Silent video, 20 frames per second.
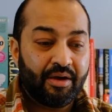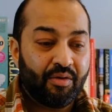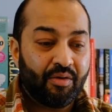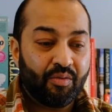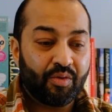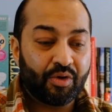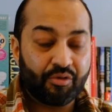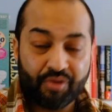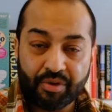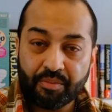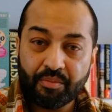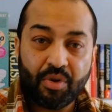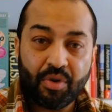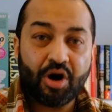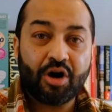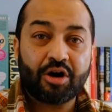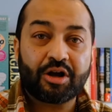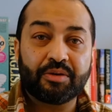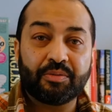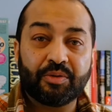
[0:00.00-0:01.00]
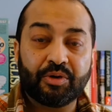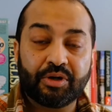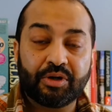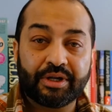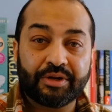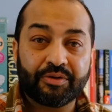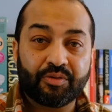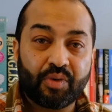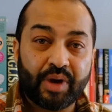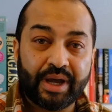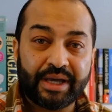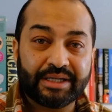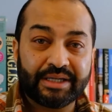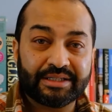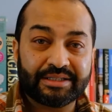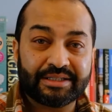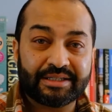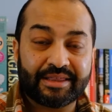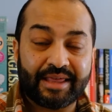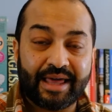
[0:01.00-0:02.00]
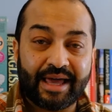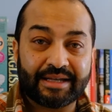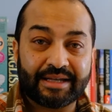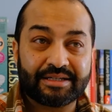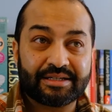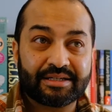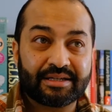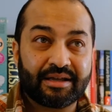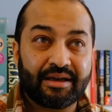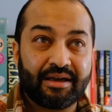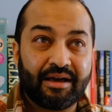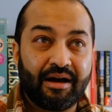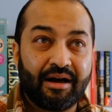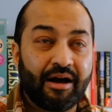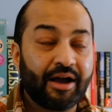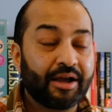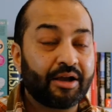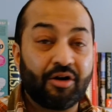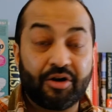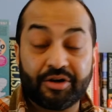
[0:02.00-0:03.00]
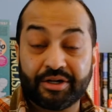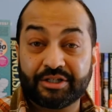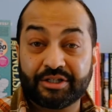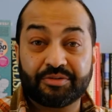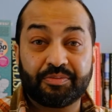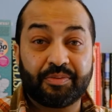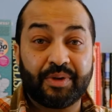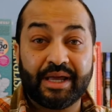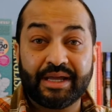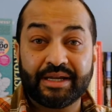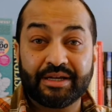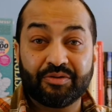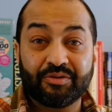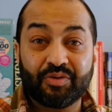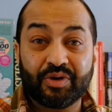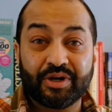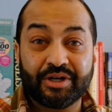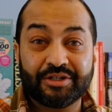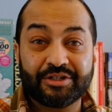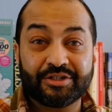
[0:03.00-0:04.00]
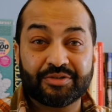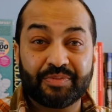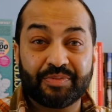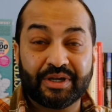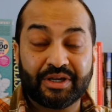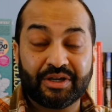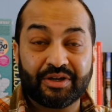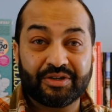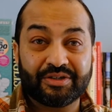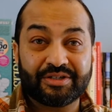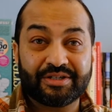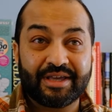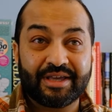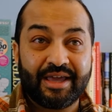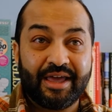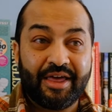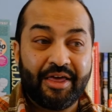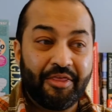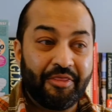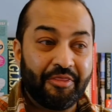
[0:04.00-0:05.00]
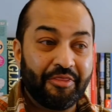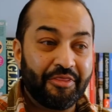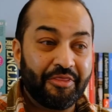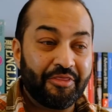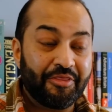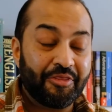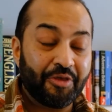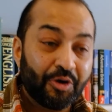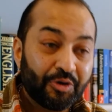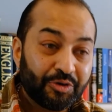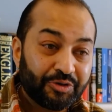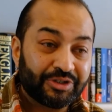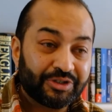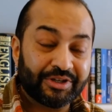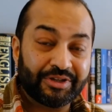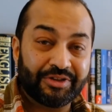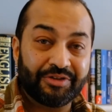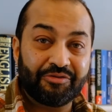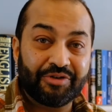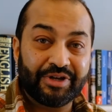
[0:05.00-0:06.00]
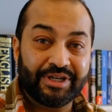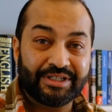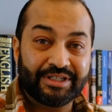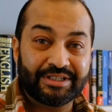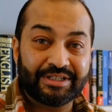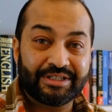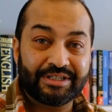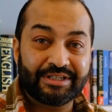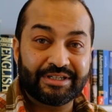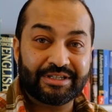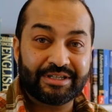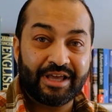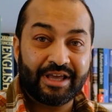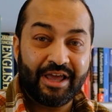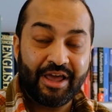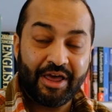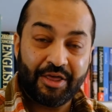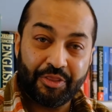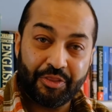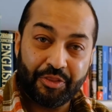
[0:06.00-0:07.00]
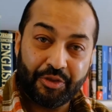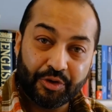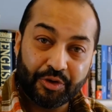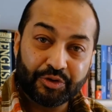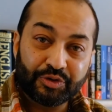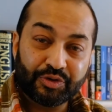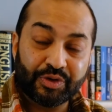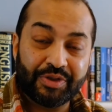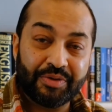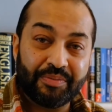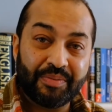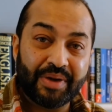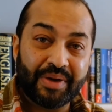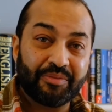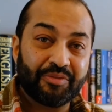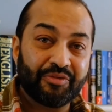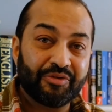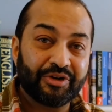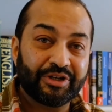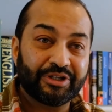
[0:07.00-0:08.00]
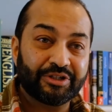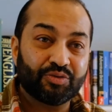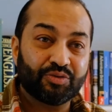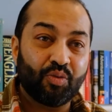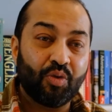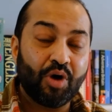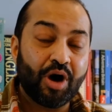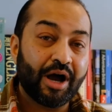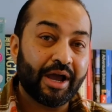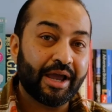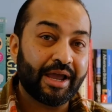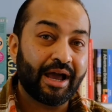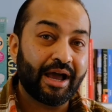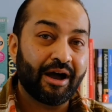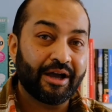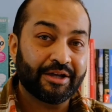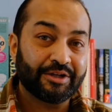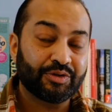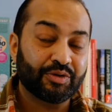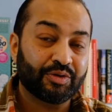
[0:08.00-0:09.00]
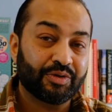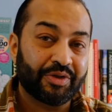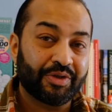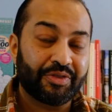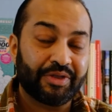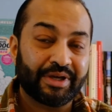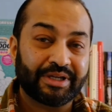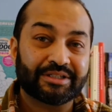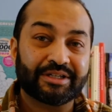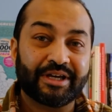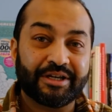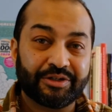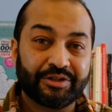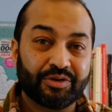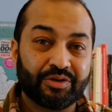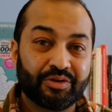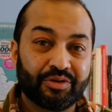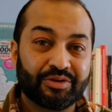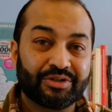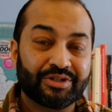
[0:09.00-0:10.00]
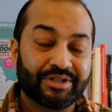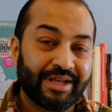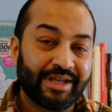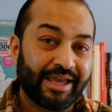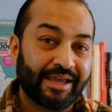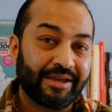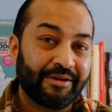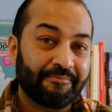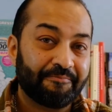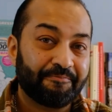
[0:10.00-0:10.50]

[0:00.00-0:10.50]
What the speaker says: were remarkable in ways that I can't explain in words, because those are the reasons and those are the memories why I do the things I do today.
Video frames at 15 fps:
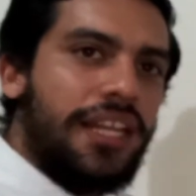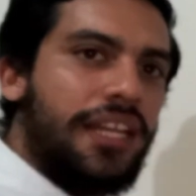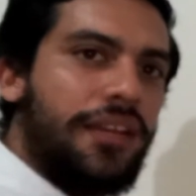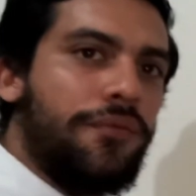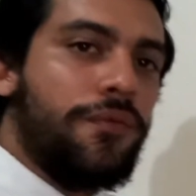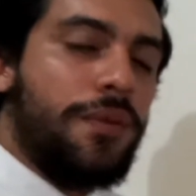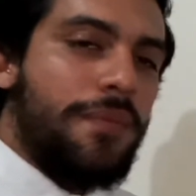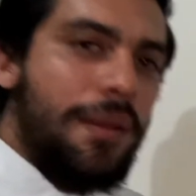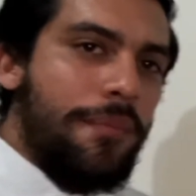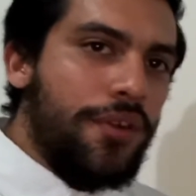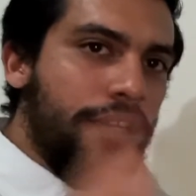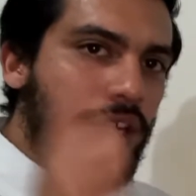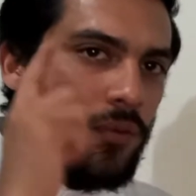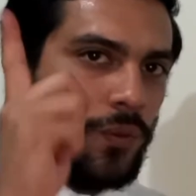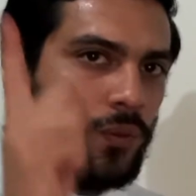Remember
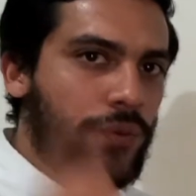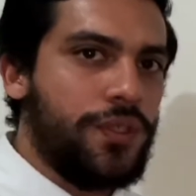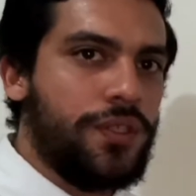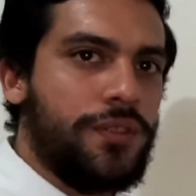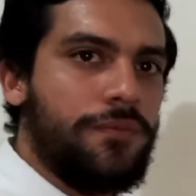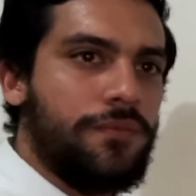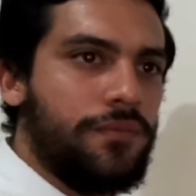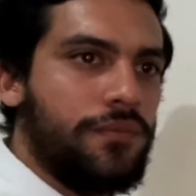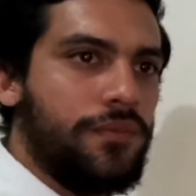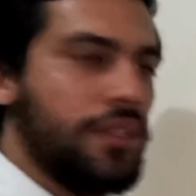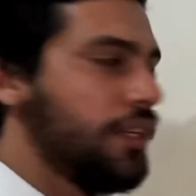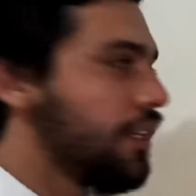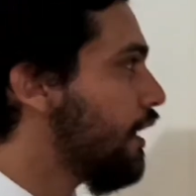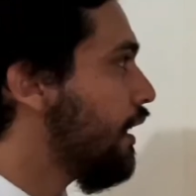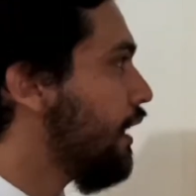the rules.
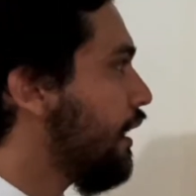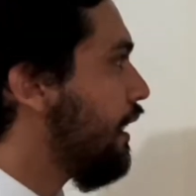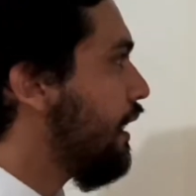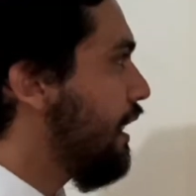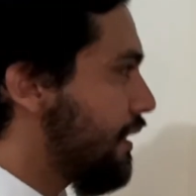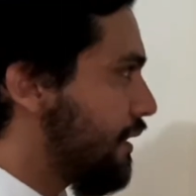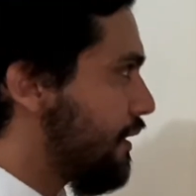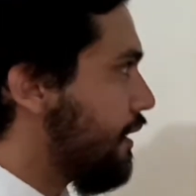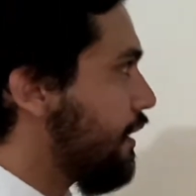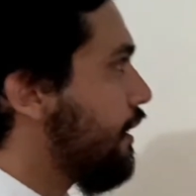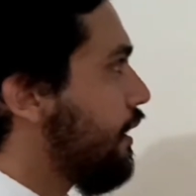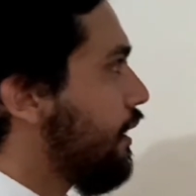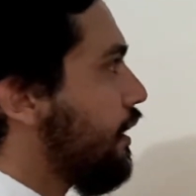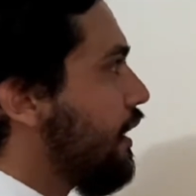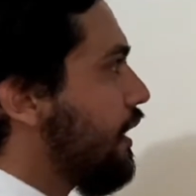Let's
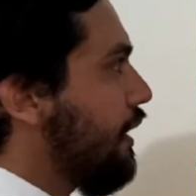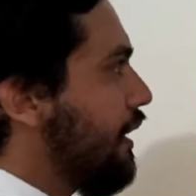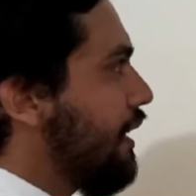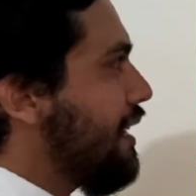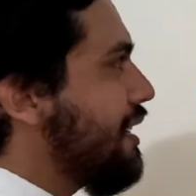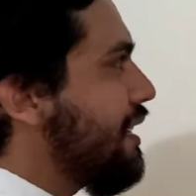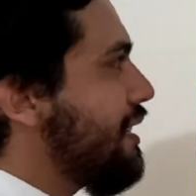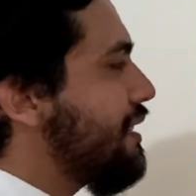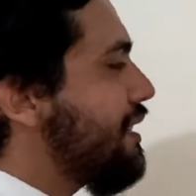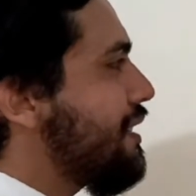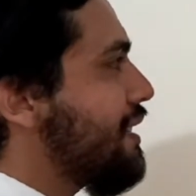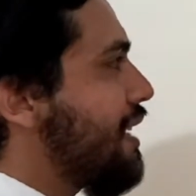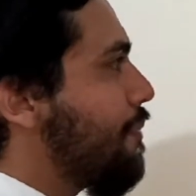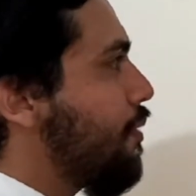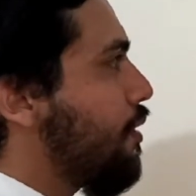see. Is
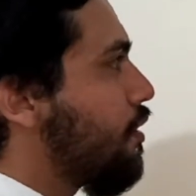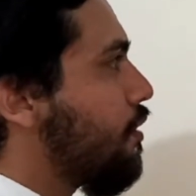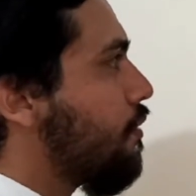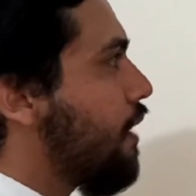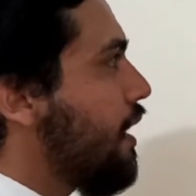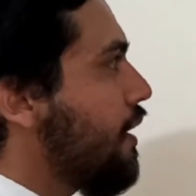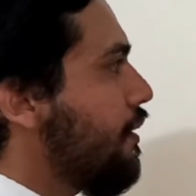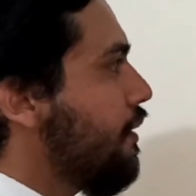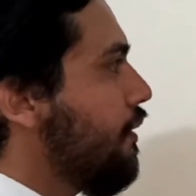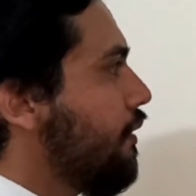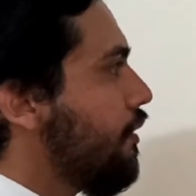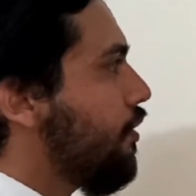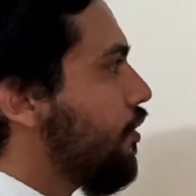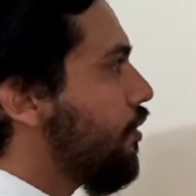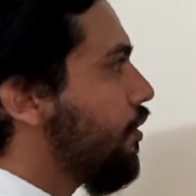this number
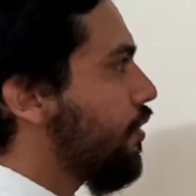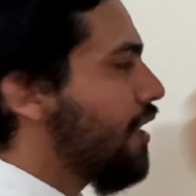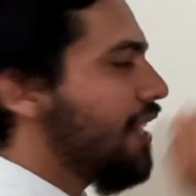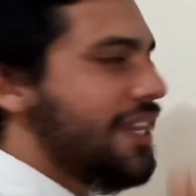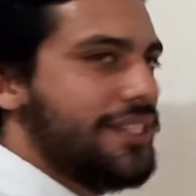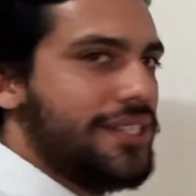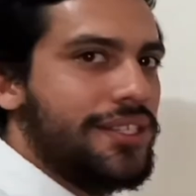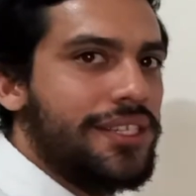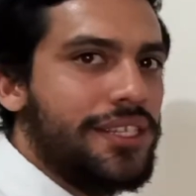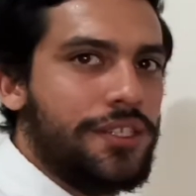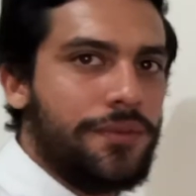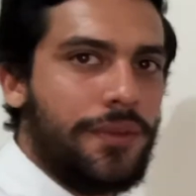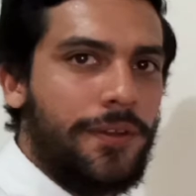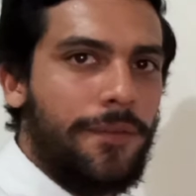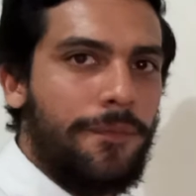greater or less than
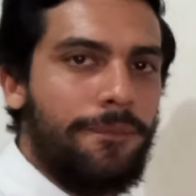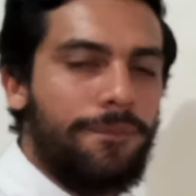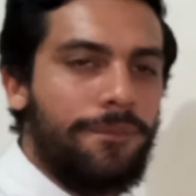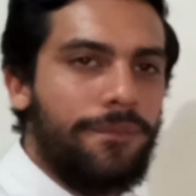this one?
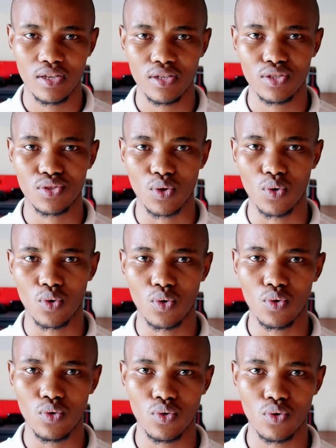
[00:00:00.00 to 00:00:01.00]

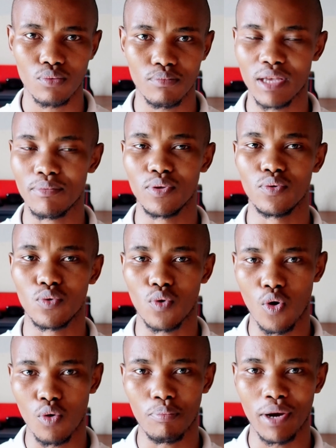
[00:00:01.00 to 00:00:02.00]
So maybe you
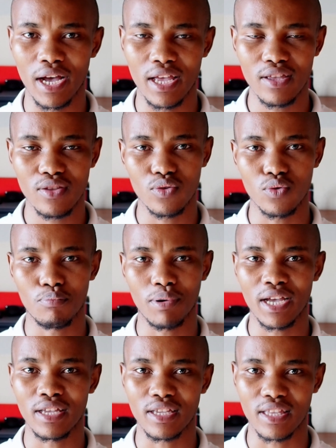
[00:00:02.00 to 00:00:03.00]

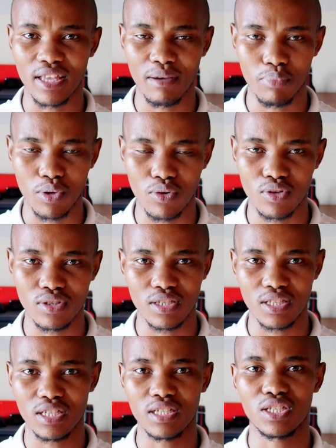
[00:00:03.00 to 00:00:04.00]
buy gear because
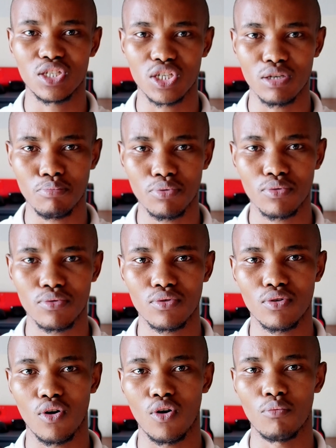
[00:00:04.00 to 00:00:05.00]
it is cheap
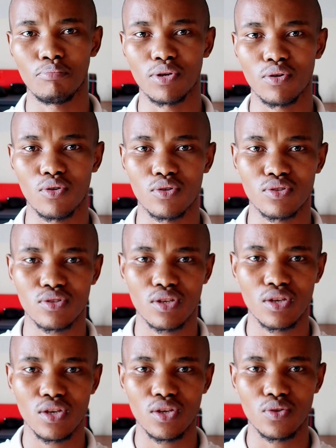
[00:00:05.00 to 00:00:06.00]
or because
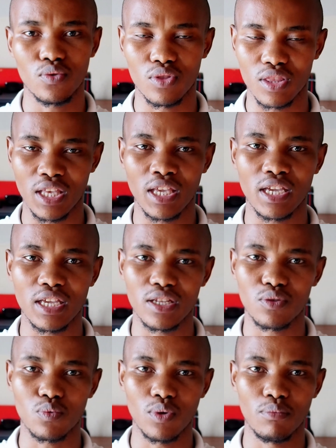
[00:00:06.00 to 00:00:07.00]
you think
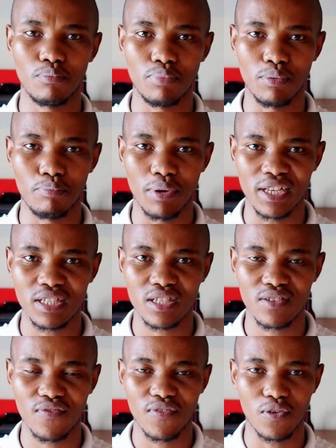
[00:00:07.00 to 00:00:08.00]
it will be best
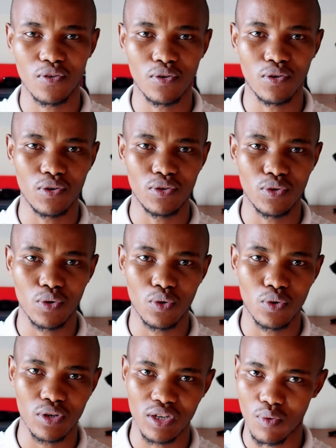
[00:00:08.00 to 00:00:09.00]
for
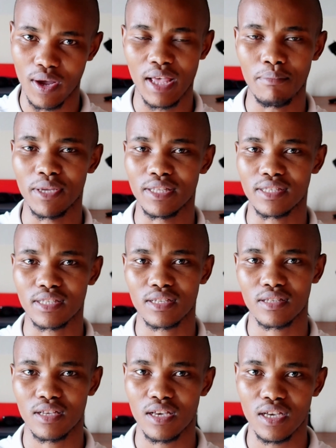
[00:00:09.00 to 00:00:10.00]
your requirements.
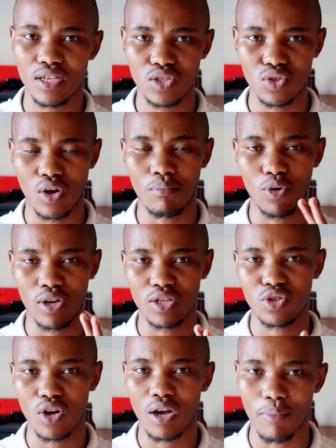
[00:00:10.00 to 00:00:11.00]
So I'm gonna
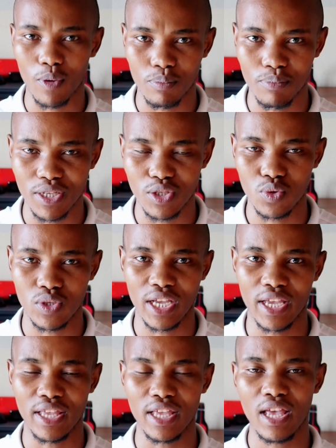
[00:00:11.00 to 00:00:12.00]
talk about me
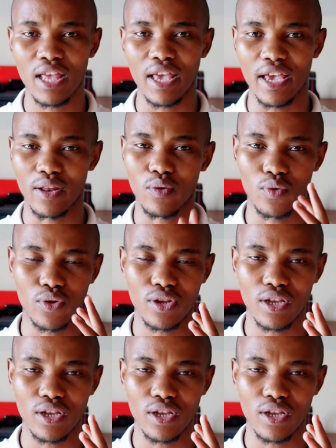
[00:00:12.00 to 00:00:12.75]
today and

----

> [Work order]
Your answer should be the lines from the line containing "[0:09.00-0:10.00]" through the end of the listing above, output exactly and alone, without the pictures.

> [Task response]
[0:09.00-0:10.00]
[0:10.00-0:10.50]

[0:00.00-0:10.50]
What the speaker says: were remarkable in ways that I can't explain in words, because those are the reasons and those are the memories why I do the things I do today.
Video frames at 15 fps:
Remember
the rules.
Let's
see. Is
this number
greater or less than
this one?
[00:00:00.00 to 00:00:01.00]

[00:00:01.00 to 00:00:02.00]
So maybe you
[00:00:02.00 to 00:00:03.00]

[00:00:03.00 to 00:00:04.00]
buy gear because
[00:00:04.00 to 00:00:05.00]
it is cheap
[00:00:05.00 to 00:00:06.00]
or because
[00:00:06.00 to 00:00:07.00]
you think
[00:00:07.00 to 00:00:08.00]
it will be best
[00:00:08.00 to 00:00:09.00]
for
[00:00:09.00 to 00:00:10.00]
your requirements.
[00:00:10.00 to 00:00:11.00]
So I'm gonna
[00:00:11.00 to 00:00:12.00]
talk about me
[00:00:12.00 to 00:00:12.75]
today and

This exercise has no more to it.